Most of my friends are currently working on distinguishing between what is "right" and what is "wrong" for them in life. The two questions I see my peers tossing around most frequently are: (1) Choose a corporate/9 to 5 career path or follow your passion full time? ... and ... (2) Settle down with someone or continue/try being alone?
The first question is perfectly valid. It is time for us to either really sink our teeth into what we love, or agree to working full-time to pay the bills. Sometimes we have to do both in the beginning. Most of the time, actually. But, in this case, we have to grind; We can't put our passion on the back-burner. It's got to keep it's place in the center stage and we have to work just as hard at making something of it. I love the sayings my dad says and so ... it's time to "shit or get off the pot." We either dive in and become better at the thing we love, or we get a job and call that thing that we do what it is, a hobby.
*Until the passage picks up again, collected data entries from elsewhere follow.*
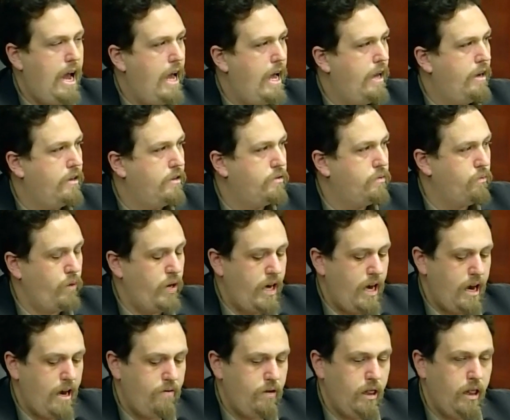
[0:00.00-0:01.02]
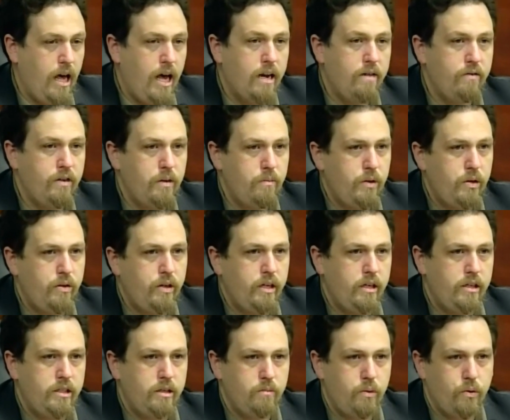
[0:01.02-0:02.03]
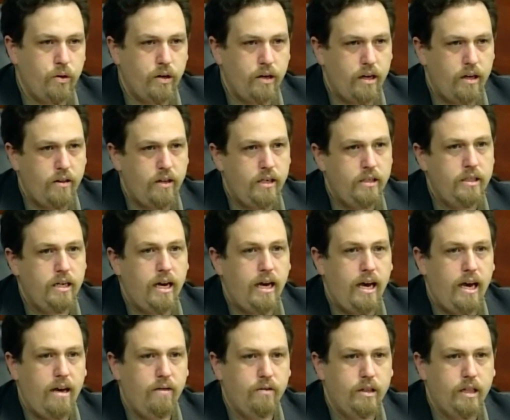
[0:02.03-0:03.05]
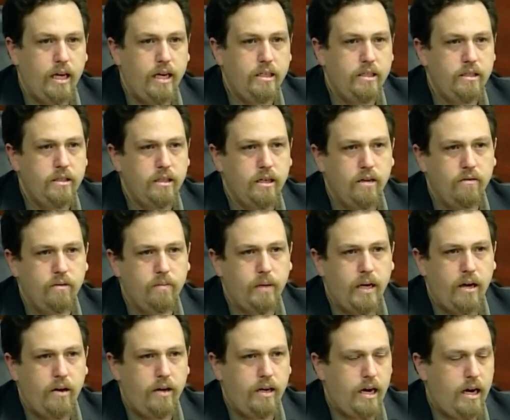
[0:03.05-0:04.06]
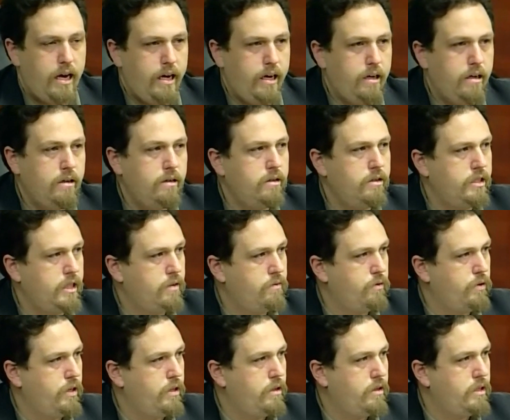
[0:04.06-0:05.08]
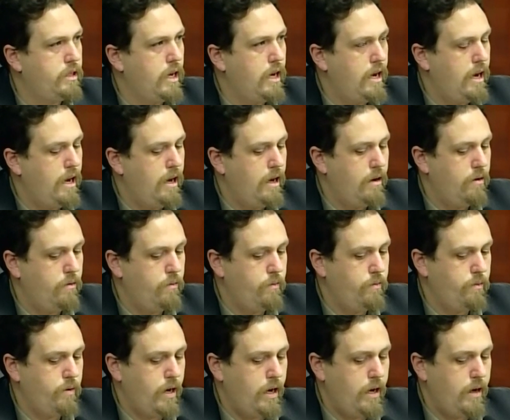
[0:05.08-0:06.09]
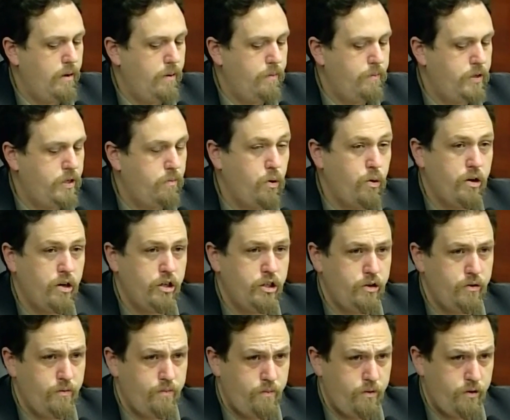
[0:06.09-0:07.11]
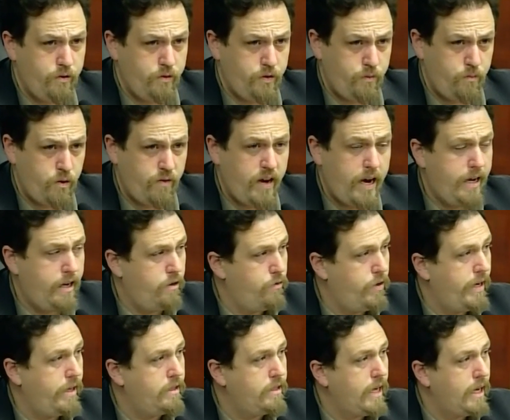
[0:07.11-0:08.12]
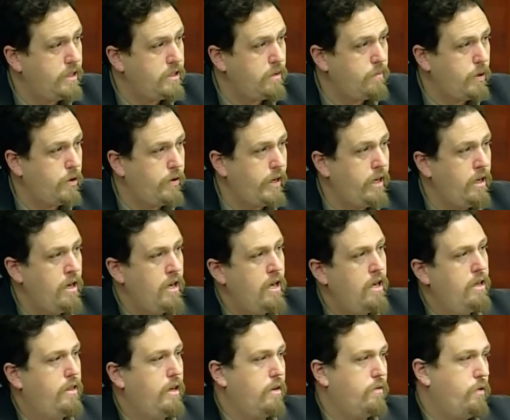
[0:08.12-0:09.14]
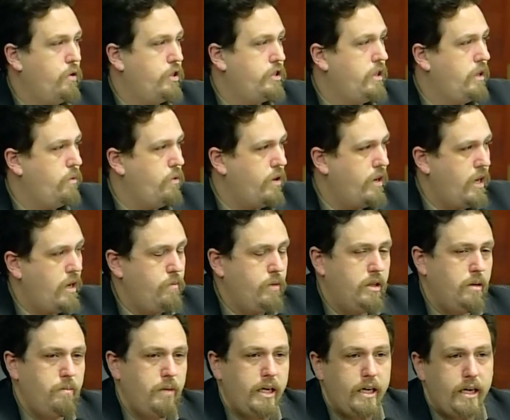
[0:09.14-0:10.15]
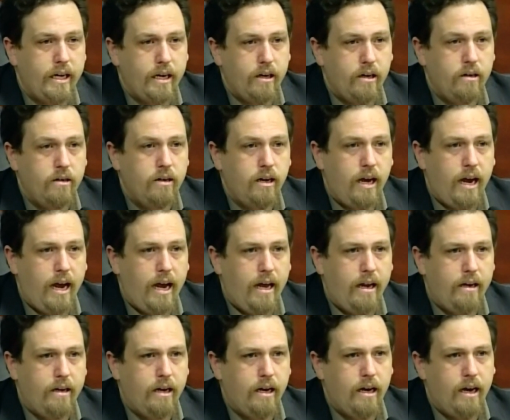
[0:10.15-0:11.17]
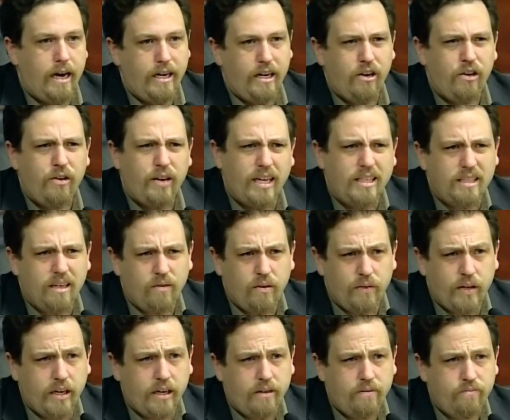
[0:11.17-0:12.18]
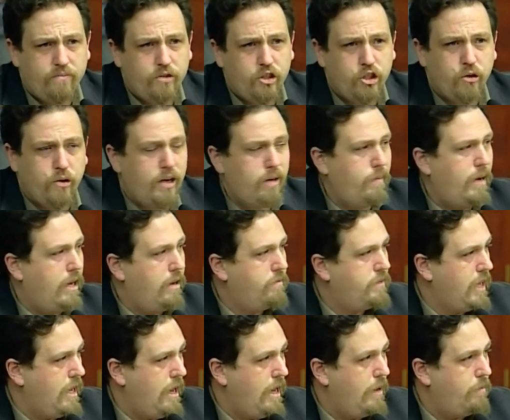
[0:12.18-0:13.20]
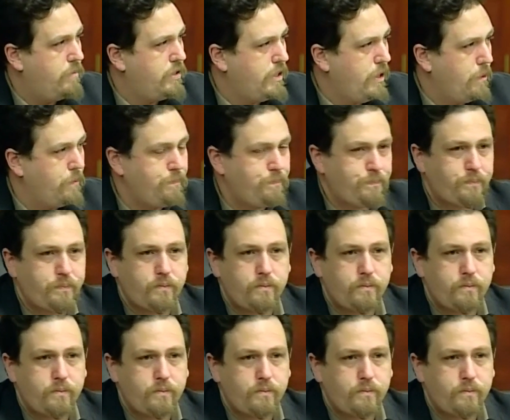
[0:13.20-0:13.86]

And we have a lot of community support on this. I have a list of about 9 different supporters who've provided written testimony. They unfortunately weren't able to be here, and I know you guys have a very short amount of time. So,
The second question is not one I like to ask myself. I think we spend too much time and energy looking for the answer to that question. It's a distraction, because you can't control it. Love, sex and companionship are NOT things that should be constantly sought after or over analyzed. They can all be fun experiences and make really great stories, but not if they are forced. No TV personality or self proclaimed relationship guide can lead you to a healthy relationship. Happiness and relationships aren't like the chicken and the egg, the happiness comes first. For me, it was just about choosing happiness. I tried a few things and then I settled into the one that fit me best. It's my life and it's my responsibility to make it what I want it to be. No whining about how it should have been. If, in the end, my life is not what I thought it should have been, that's on me. Either I didn't makeit happen, or I wrapped my happiness up in lofty goals that I really had no control over.
Another thing I always have to keep in my mind, is that it's not always about what I want. Sometimes I have to take a day or two and figure out what I need. My needs list is constantly changing, so it's good for me to check in with myself and get frequent updates. I might have to make some changes. I believe happiness rests on the ability to be versatile and easy going. Sometimes things change. Sometimes the floor falls out and we have to climb out of a mess. You do what you have to.
I say do what makes you happy. If that involves spending a night, a few days, occasional quality time or the rest of your life with a partner, do it. Stop dating, practice celibacy, take a break, fall in love, move all of your sexual energy into a passion or skill, have a one night stand or get married.
I'm not a hater of monogamy. I don't think love is fake or that marriage is a lie. Okay, so I still kind of think marriage is a lie, but I'm a happy skeptic. I need things to be proven to me and never once have I seen all of those vows upheld simultaneously. Anyway, I don't think love is fake or marriage is a lie; I just don't think they inherently bring joy and I don't think one will be able to enter a healthy relationship until they are happy. So for now, this is how I'm living my life. Doing the things that keep me calm, happy and healthy. For me, that means dating and enjoying my sexuality without an end goal of finding a man to give me my happiness. I have my happiness. I give it to myself. (Nightly.)